Managing and optimising cloud services is one of the main challenges faced by industry and academia. A possible solution is resorting to self-management, as fostered by autonomic computing. However, the abstraction layer provided by cloud computing obfuscates several details of the provided services, which, in turn, hinders the effectiveness of autonomic managers. Data-driven approaches, particularly those relying on service clustering based on machine learning techniques, can assist the autonomic management and support decisions concerning, for example, the scheduling and deployment of services. One aspect that complicates this approach is that the information provided by the monitoring contains both continuous (e.g. CPU load) and categorical (e.g.
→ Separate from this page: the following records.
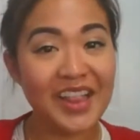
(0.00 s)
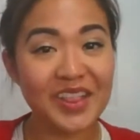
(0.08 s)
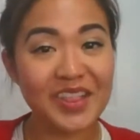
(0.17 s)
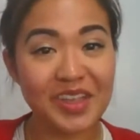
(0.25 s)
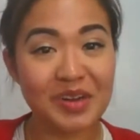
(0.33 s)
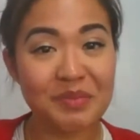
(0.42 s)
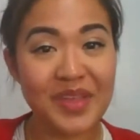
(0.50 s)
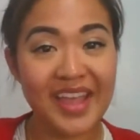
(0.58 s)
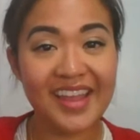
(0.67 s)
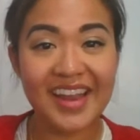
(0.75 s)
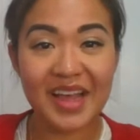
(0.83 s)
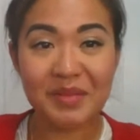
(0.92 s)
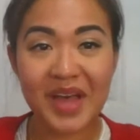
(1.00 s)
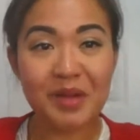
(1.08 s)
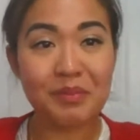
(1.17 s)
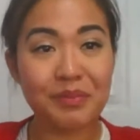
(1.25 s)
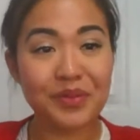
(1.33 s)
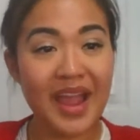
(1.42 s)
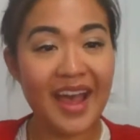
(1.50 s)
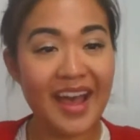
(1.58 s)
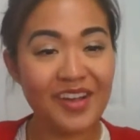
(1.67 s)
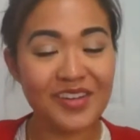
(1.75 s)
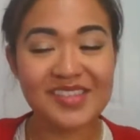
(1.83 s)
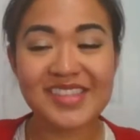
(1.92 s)
a little bit about
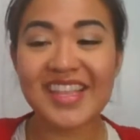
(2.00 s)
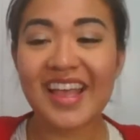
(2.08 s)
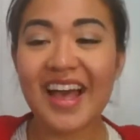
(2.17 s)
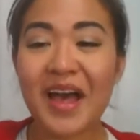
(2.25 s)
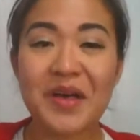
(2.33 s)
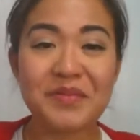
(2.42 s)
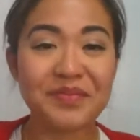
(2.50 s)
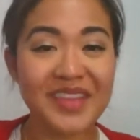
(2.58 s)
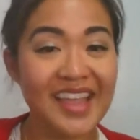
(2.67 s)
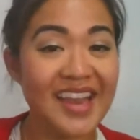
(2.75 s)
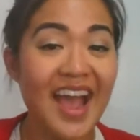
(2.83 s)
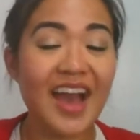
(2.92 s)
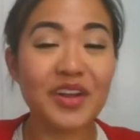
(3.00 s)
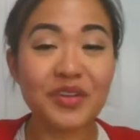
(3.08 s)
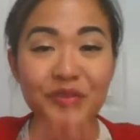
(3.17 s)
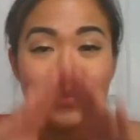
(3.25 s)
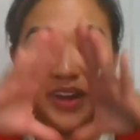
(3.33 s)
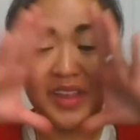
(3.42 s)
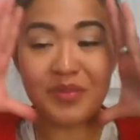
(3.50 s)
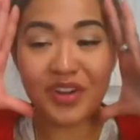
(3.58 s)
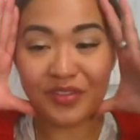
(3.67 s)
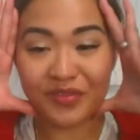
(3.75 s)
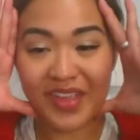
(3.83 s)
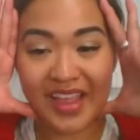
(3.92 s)
brows and how to frame
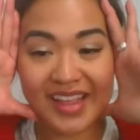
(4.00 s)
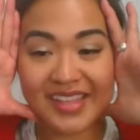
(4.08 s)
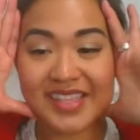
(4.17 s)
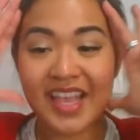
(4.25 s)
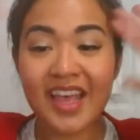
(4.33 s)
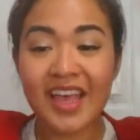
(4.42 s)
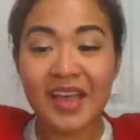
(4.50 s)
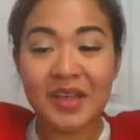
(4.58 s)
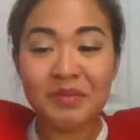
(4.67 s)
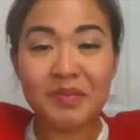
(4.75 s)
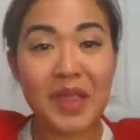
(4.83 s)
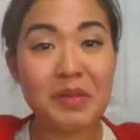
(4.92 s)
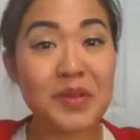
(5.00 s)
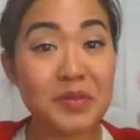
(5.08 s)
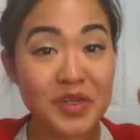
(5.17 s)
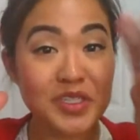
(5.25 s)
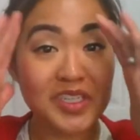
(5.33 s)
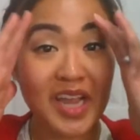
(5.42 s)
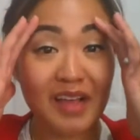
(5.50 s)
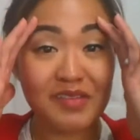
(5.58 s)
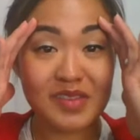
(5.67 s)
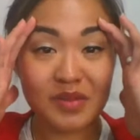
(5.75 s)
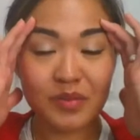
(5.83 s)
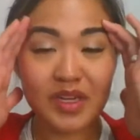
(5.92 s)
your face. maybe we should
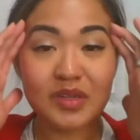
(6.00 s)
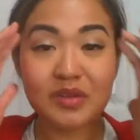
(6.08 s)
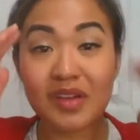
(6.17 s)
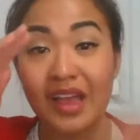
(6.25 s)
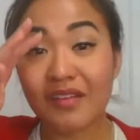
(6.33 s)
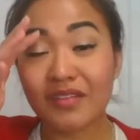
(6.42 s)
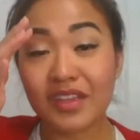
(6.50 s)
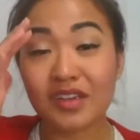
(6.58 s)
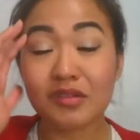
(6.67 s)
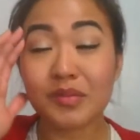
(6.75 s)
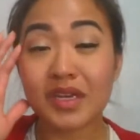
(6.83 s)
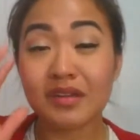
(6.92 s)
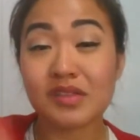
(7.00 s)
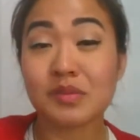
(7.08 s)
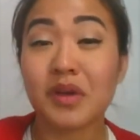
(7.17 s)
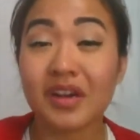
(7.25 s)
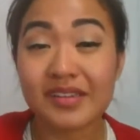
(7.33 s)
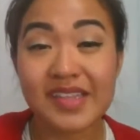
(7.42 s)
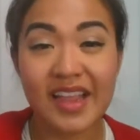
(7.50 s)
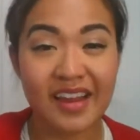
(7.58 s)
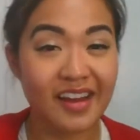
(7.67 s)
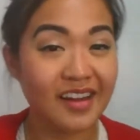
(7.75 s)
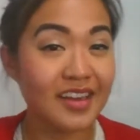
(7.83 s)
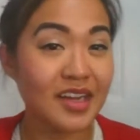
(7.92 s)
have someone who have a little bit of sparse
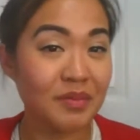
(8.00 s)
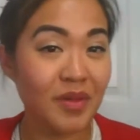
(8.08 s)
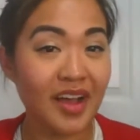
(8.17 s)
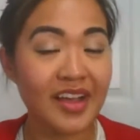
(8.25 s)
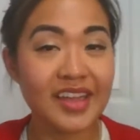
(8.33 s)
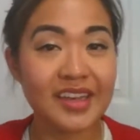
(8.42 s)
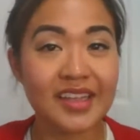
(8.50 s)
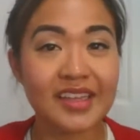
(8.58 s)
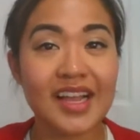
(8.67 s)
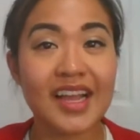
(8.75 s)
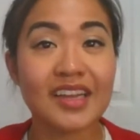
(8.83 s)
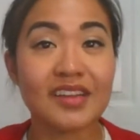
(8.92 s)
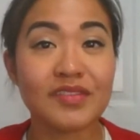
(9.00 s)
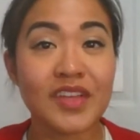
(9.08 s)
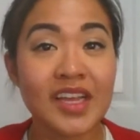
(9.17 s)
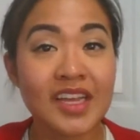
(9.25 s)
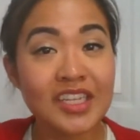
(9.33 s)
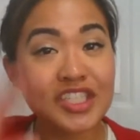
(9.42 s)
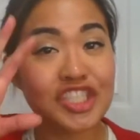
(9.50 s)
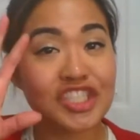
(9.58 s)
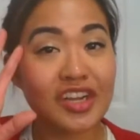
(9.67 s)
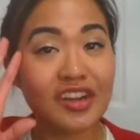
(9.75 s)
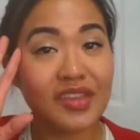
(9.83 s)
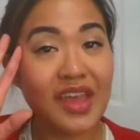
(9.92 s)
hair come on and kind of
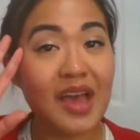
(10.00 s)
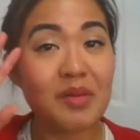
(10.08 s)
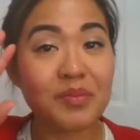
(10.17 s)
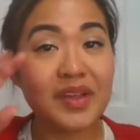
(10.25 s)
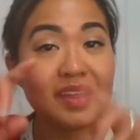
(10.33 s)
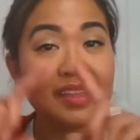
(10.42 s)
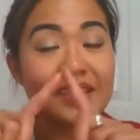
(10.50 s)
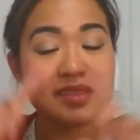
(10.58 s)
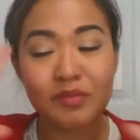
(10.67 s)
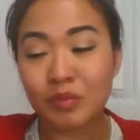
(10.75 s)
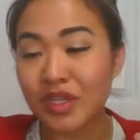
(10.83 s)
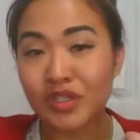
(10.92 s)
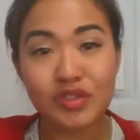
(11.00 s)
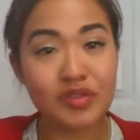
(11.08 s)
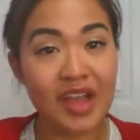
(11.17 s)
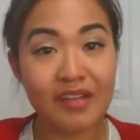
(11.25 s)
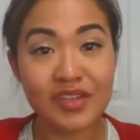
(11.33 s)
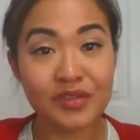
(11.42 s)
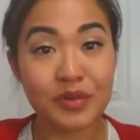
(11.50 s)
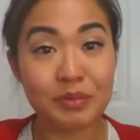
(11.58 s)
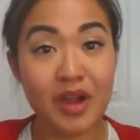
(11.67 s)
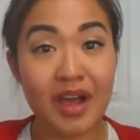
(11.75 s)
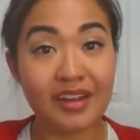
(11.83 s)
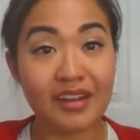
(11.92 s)
share that. But we do have
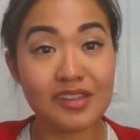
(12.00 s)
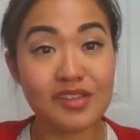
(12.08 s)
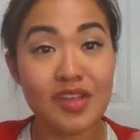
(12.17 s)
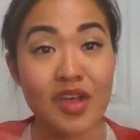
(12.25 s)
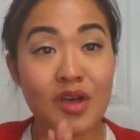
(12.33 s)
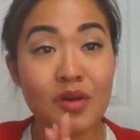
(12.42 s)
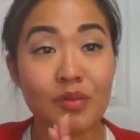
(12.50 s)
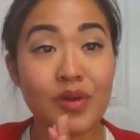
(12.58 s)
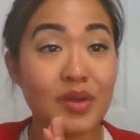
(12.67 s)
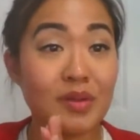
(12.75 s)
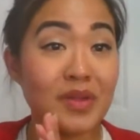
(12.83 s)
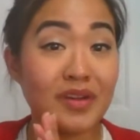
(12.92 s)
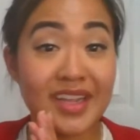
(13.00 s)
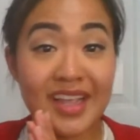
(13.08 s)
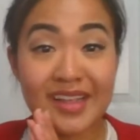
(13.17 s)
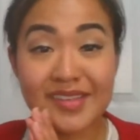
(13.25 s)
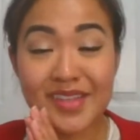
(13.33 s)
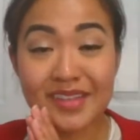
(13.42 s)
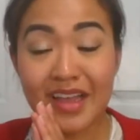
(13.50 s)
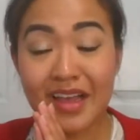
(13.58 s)
different products with our Mary Kay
VM instance type) data. Current approaches treat this problem in a heuristic fashion. This paper, instead, proposes an approach, which uses all kinds of data and learns in a data-driven fashion the similarities and resource usage patterns among the services. In particular, we use an unsupervised formulation of the Random Forest algorithm to calculate similarities and provide them as input to a clustering algorithm. For the sake of efficiency and meeting the dynamism requirement of autonomic clouds, our methodology consists of two steps: (i) off-line clustering and (ii) on-line prediction. Using datasets from real-world clouds, we demonstrate the superiority of our solution with respect to others and validate the accuracy of the on-line prediction. Moreover, to show the applicability of our approach, we devise a service scheduler that uses the notion of similarity among services and evaluate it in a cloud test-bed.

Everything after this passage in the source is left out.